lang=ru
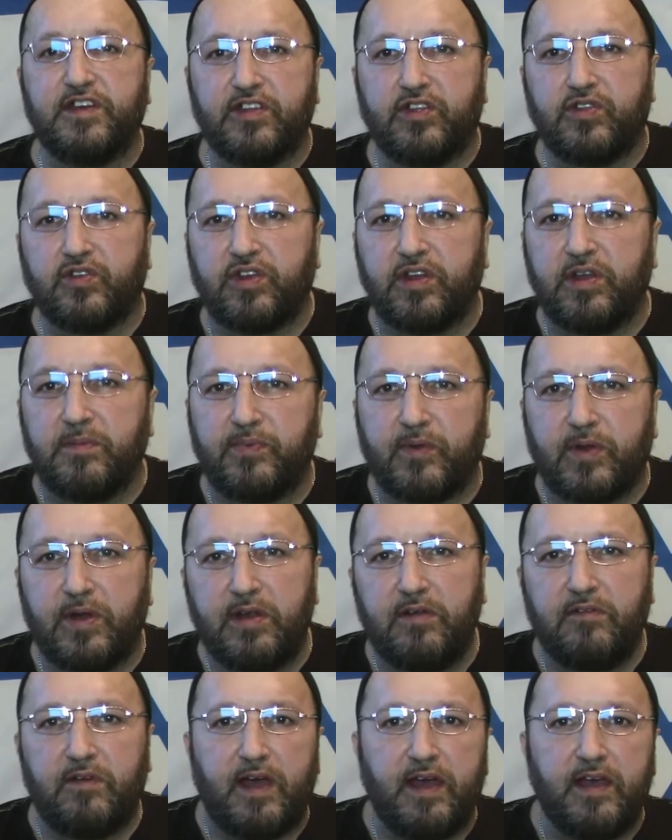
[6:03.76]
которое
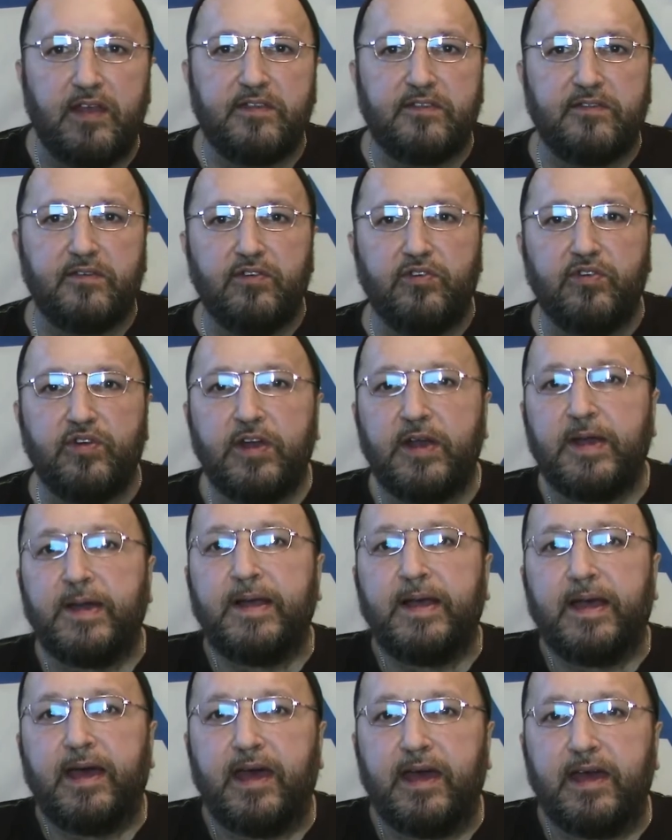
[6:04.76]
проливает свою
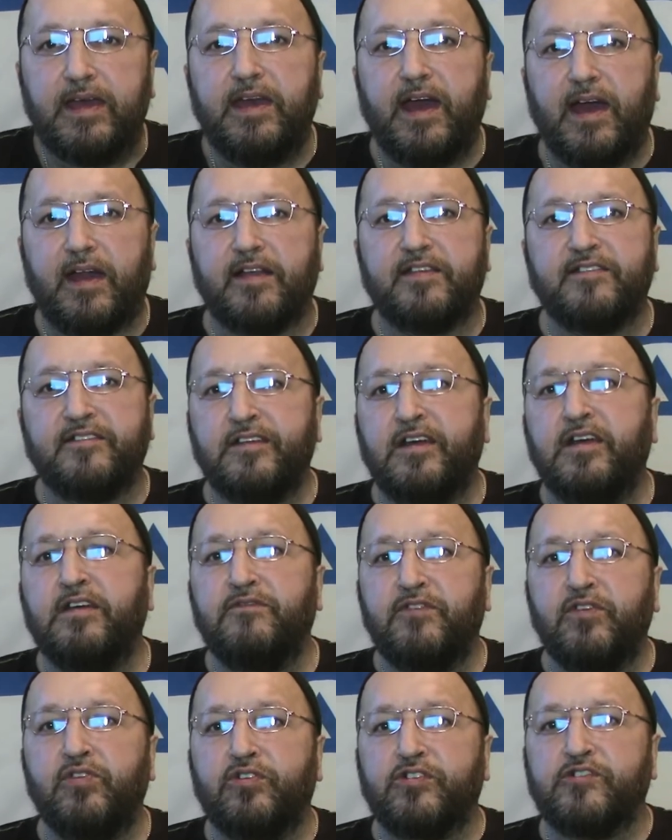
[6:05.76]
э, яростное
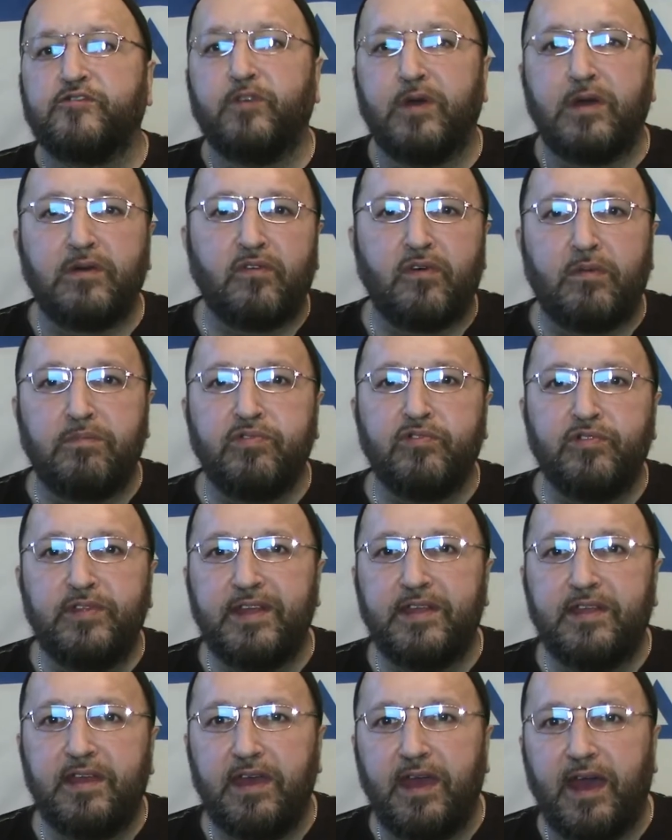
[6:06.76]
вино своего
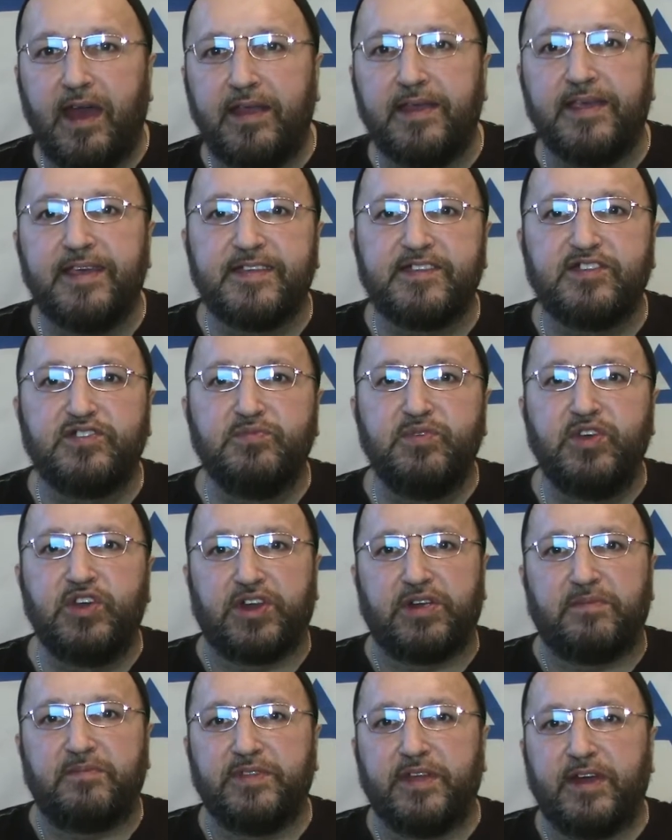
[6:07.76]
блудодеяния с
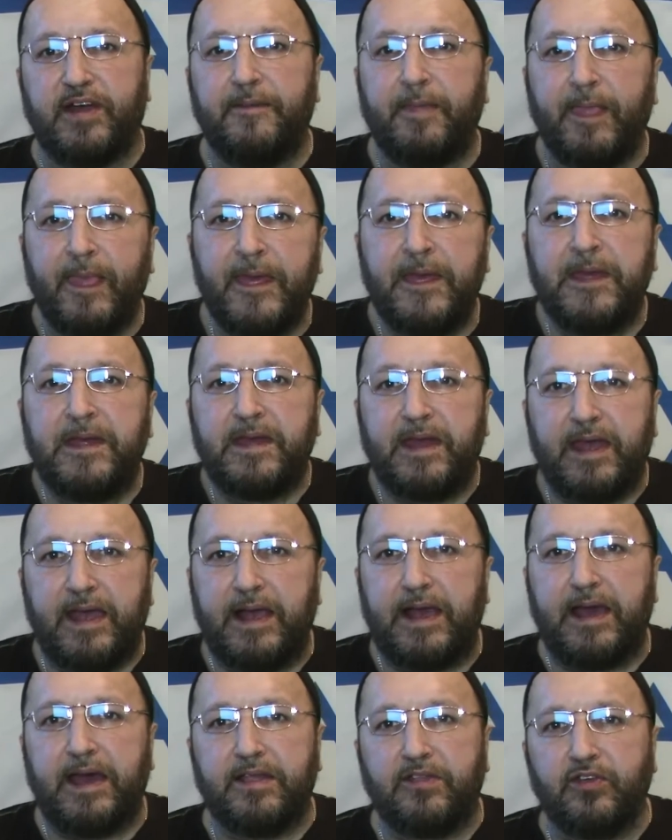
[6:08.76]
миром, да,
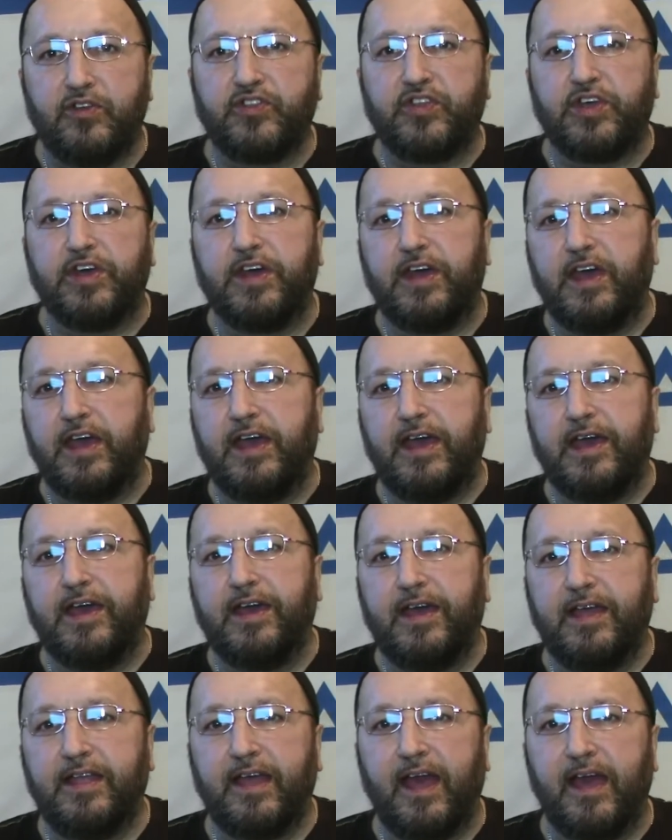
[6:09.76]
э, тот,
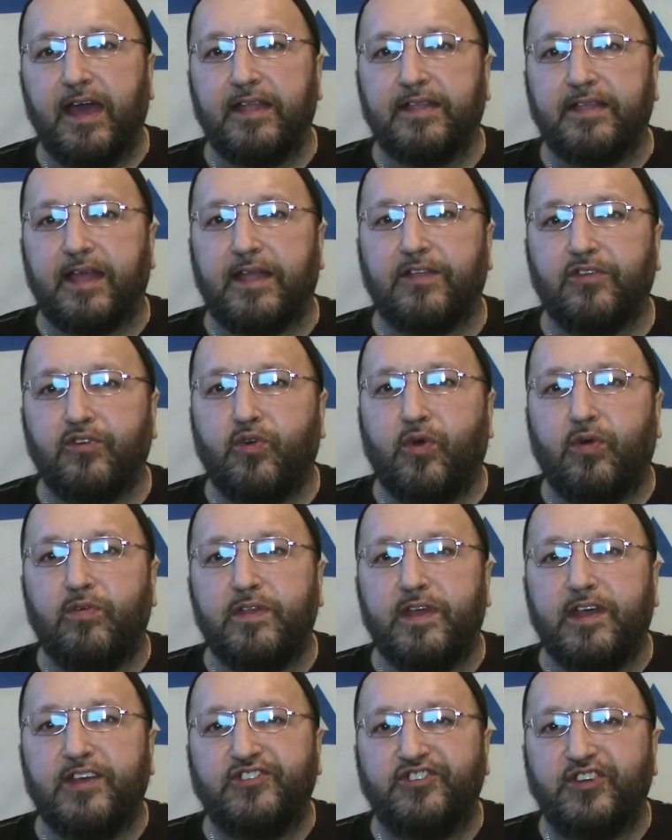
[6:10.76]
э, э та
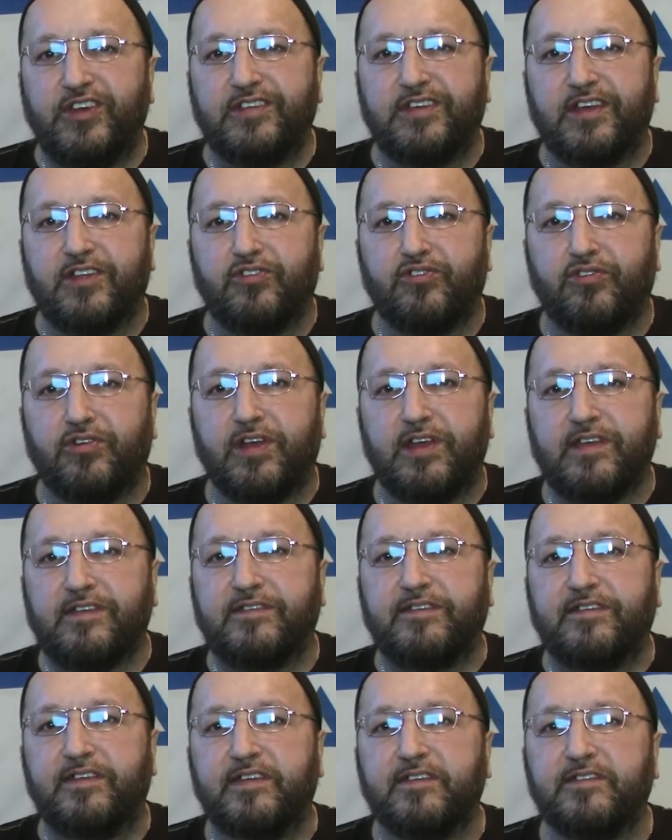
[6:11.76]
духовная часть, которая
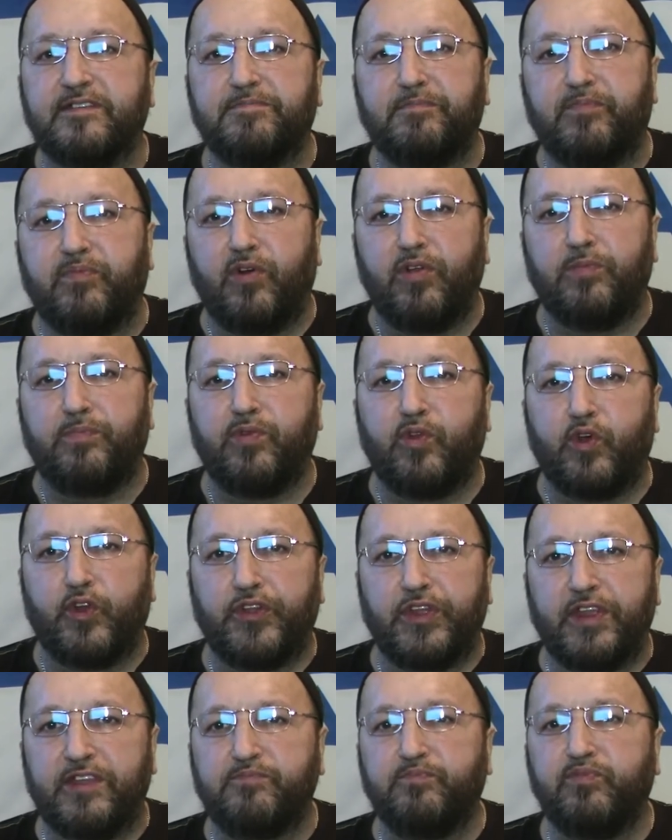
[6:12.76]
с, с,
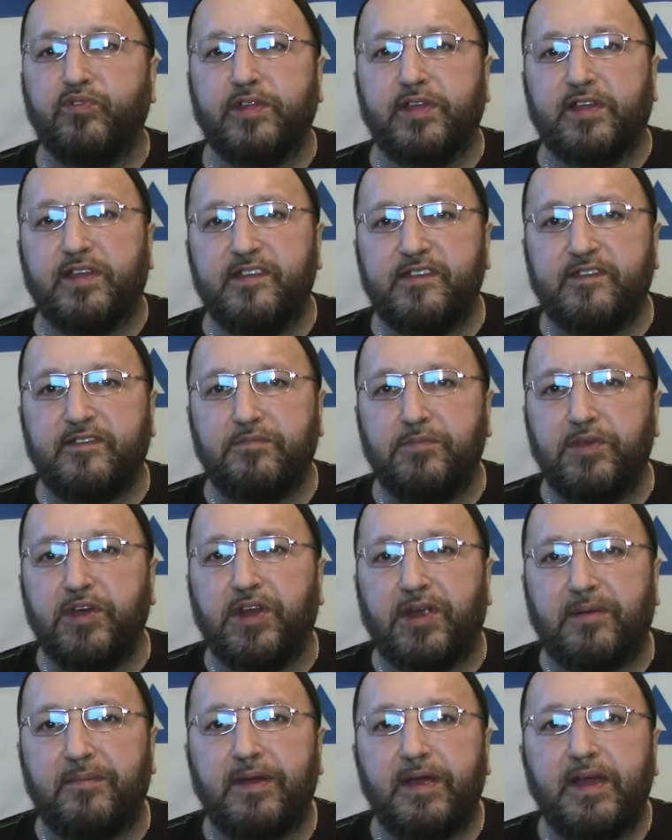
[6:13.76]
плотно спуталась с
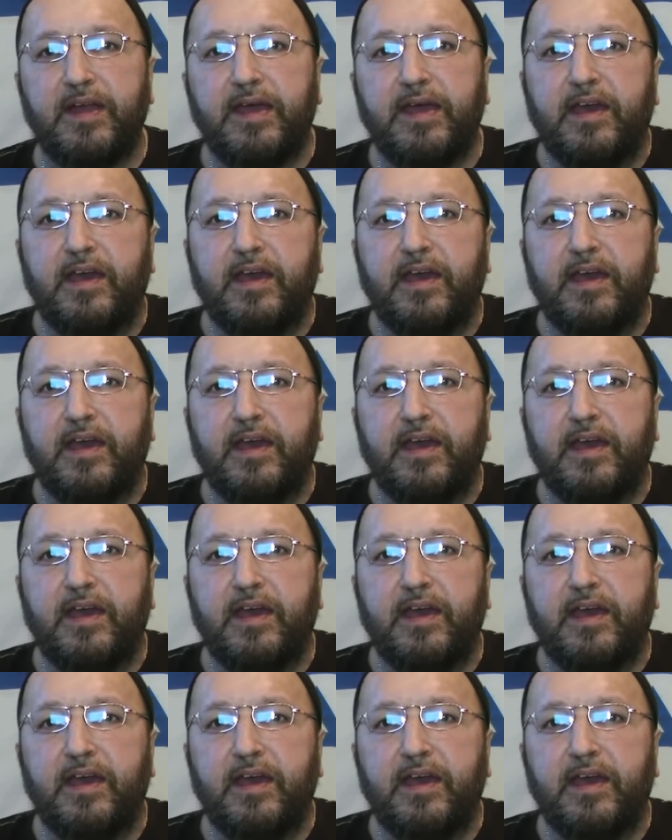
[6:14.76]
миром,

● YOUR GOAL:
Write out the entries above verbatim; the pictures do not belong in your copy.

● RESULT BELOW:
lang=ru
[6:03.76]
которое
[6:04.76]
проливает свою
[6:05.76]
э, яростное
[6:06.76]
вино своего
[6:07.76]
блудодеяния с
[6:08.76]
миром, да,
[6:09.76]
э, тот,
[6:10.76]
э, э та
[6:11.76]
духовная часть, которая
[6:12.76]
с, с,
[6:13.76]
плотно спуталась с
[6:14.76]
миром,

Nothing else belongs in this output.